Как товарищ он является высоким образцом, на котором может воспитываться наша советская театральная молодежь. У него должно учиться товарищескому такту, чуткости, деликатности -- всему тому, что в условиях коллективного искусства обеспечивает творческую атмосферу, вне которой невозможно создание художественного произведения. Никто из нас не видел В. И. Качалова грубым или раздраженным до такой степени, чтобы он мог кого-нибудь оскорбить.
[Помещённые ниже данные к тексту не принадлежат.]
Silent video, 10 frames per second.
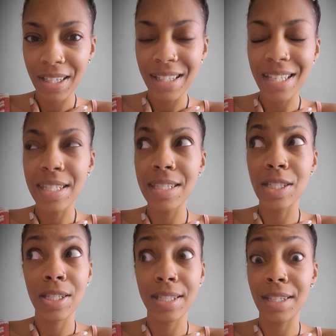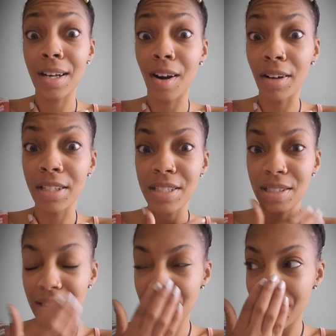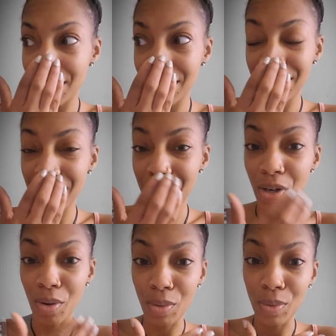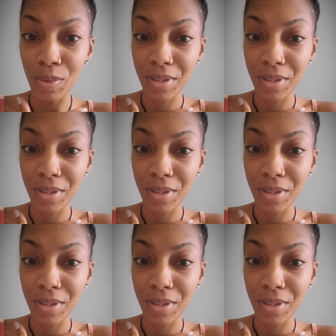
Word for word: This is just an honest, you know,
Удивительно ровный, благожелательный, спокойный человек, но это спокойствие не было проявлением безразличной и равнодушной натуры.
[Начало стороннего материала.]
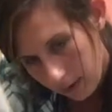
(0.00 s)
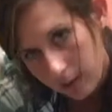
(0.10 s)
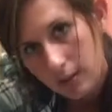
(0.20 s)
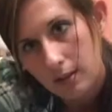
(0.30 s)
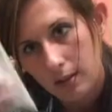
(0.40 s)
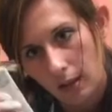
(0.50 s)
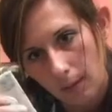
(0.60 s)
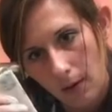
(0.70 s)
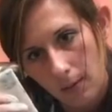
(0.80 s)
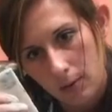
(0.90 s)
of
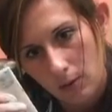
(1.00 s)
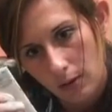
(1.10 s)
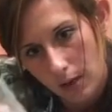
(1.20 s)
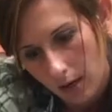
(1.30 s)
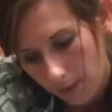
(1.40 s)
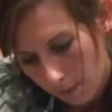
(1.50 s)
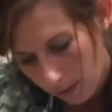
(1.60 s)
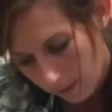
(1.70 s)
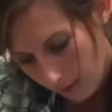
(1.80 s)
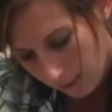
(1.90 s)
stick my rib tool in at a
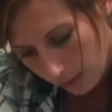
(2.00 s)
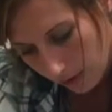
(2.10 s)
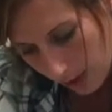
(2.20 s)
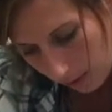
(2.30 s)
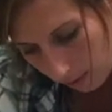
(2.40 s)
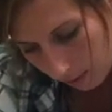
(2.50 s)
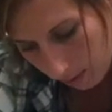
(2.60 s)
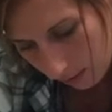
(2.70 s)
45 degree angle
В характере В. И. Качалова жила какая-то потребность облегчать людям трудности жизни.
Я никогда не забуду первых дней своего пребывания в Художественном театре. Это был 1912 год. Чувствуя себя очень стесненно, ни с кем не знакомый в театре, я, начинающий актер, забивался в самый темный угол буфета и оттуда наблюдал славную труппу Художественного театра. Будучи провинциалом, приехавшим из Саратова, я по фотографиям узнавал проходивших мимо меня Москвина, Книппер, Леонидова, Артема, Качалова, Лужского. Должно было пройти много времени и нужно было потратить много душевных сил для того, чтобы почувствовать себя легко и свободно в обществе таких больших художников.